Improving website security
The same process by which CDNs handle traffic spikes makes it ideal for mitigating DDoS attacks. These are attacks where malicious actors overwhelm your application or origin servers by sending a massive amount of requests. When the server goes down due to the volume, the downtime can affect the website’s availability for customers. A CDN essentially acts as a DDoS protection and mitigation platform with the GSLB and edge servers distributing the load equally across the entire capacity of the network. CDNs can also provide certificate management and automatic certificate generation and renewal.
How Else Can A CDN Be Helpful?
The CDN is not limited to the benefits explained above. A modern CDN platform delivers many more advantages to your business and engineering teams.
It can be used to manage access from different regions on the planet. While you allow access for some regions, you can deny access to others.
You can easily offload application logic to the edge and close to your customers. You can process and transform the request/response headers and body, route requests between different origins based on request attributes, or delegate authentication tasks to the edge.
Large amounts of traffic require an infrastructure for log collection and processing for further analysis. CDNs collect the logs and provide an interface to conveniently analyze the data generated by the visitors.

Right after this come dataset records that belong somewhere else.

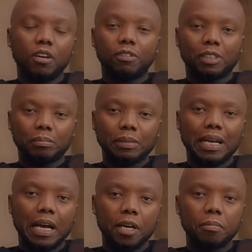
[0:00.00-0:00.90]
for some
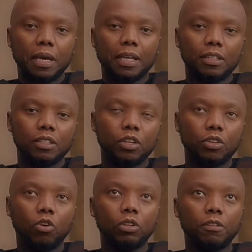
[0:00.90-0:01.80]
time and
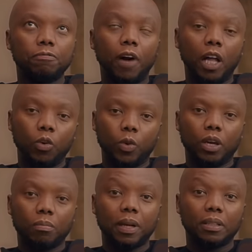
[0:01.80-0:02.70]
not only
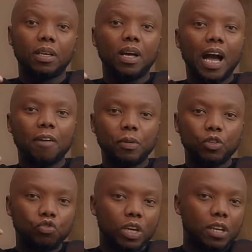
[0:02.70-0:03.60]
following, but I've
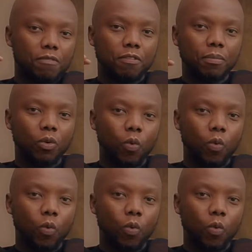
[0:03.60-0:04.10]
been drinking from the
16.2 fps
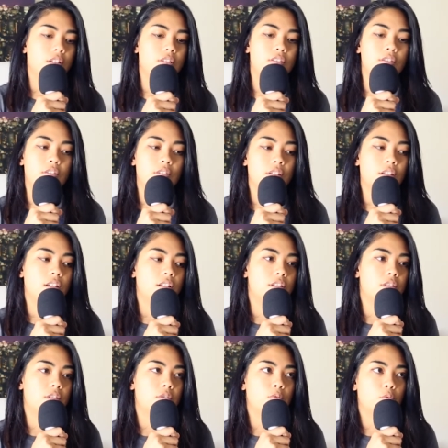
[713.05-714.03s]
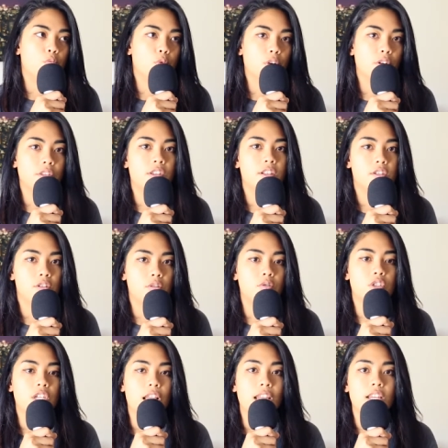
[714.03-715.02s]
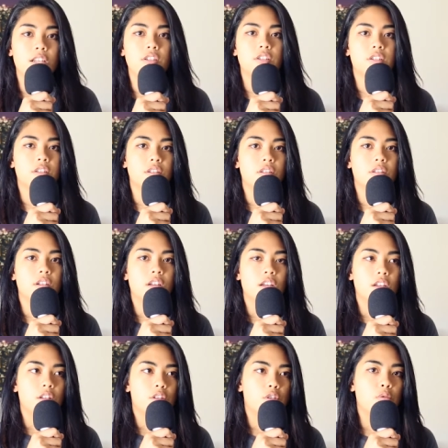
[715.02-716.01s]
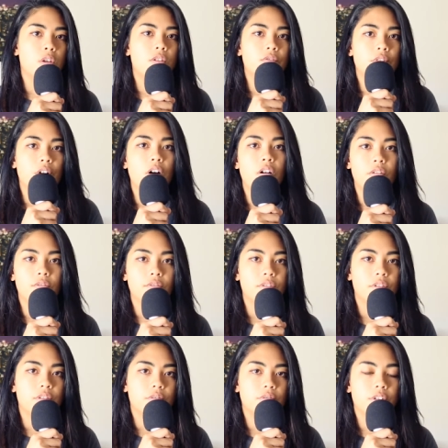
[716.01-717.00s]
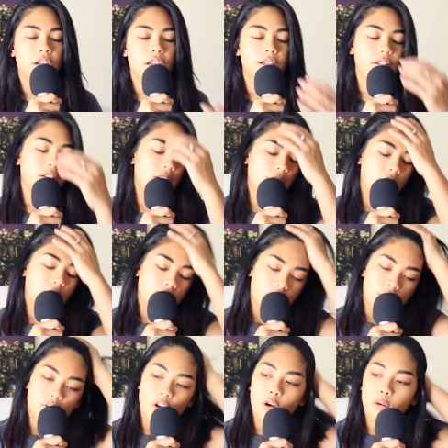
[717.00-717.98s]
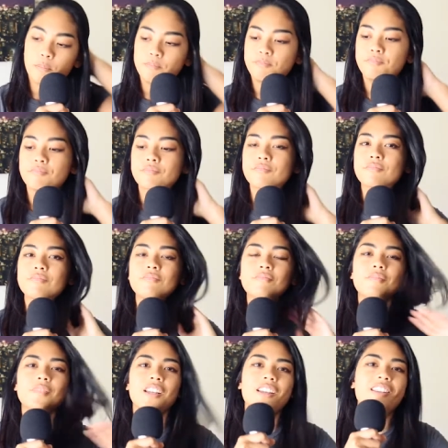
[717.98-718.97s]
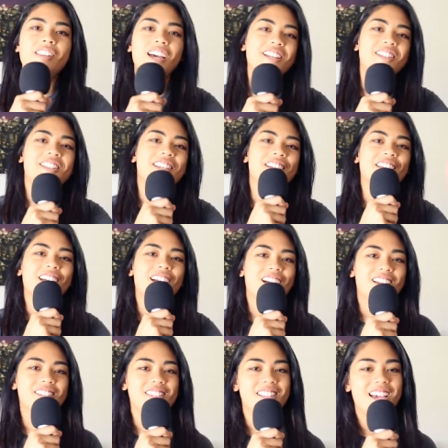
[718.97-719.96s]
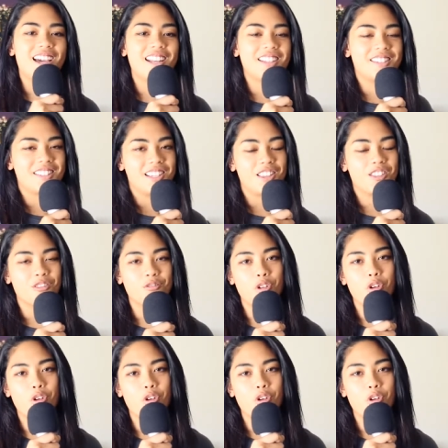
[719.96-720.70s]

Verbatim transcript: it's worth it to change, to evolve, right? So that's it, guys. That is the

It is only natural that something becomes easy to use when you are already familiar with it. For that reason, CDN Pro edges are NGINX based. This means you can perform tasks using standard NGINX directives.
Our engineering team spent thousands of hours extending NGINX.
Data Security & CDNs
Information security is an integral part of a CDN. CDNs help protect a website’s data in the following ways.
By providing TLS/SSL certificates
CDN can help protect a site by providing Transport Layer Security (TLS)/Secure Sockets Layer (SSL) certificates that ensure a high standard of authentication, encryption, and integrity. These are certificates that ensure that certain protocols are followed in the transfer of data between a user and a website.
When data is transferred across the internet, it becomes vulnerable to interception by malicious actors. This is addressed by encrypting the data using a protocol such that only the intended recipient can decode and read the information. TSL and SSL are such protocols that encrypt the data sent over the Internet. It is a more advanced version of Secure Sockets Layer (SSL). You can tell if a website uses the TLS/SSL certification if it starts with https:// rather than http:// , suggesting that it is secure enough for communication between a browser and a server.
Mitigating DDoS attacks
Since the CDN is deployed at the edge of the network, it acts as a virtual high-security fence against attacks on your website and web application. The scattered infrastructure and the on-edge position also makes a CDN ideal for blocking DDoS floods. Since these floods need to be mitigated outside of your core network infrastructure, the CDN will process them on different PoPs according to their origin, preventing server saturation.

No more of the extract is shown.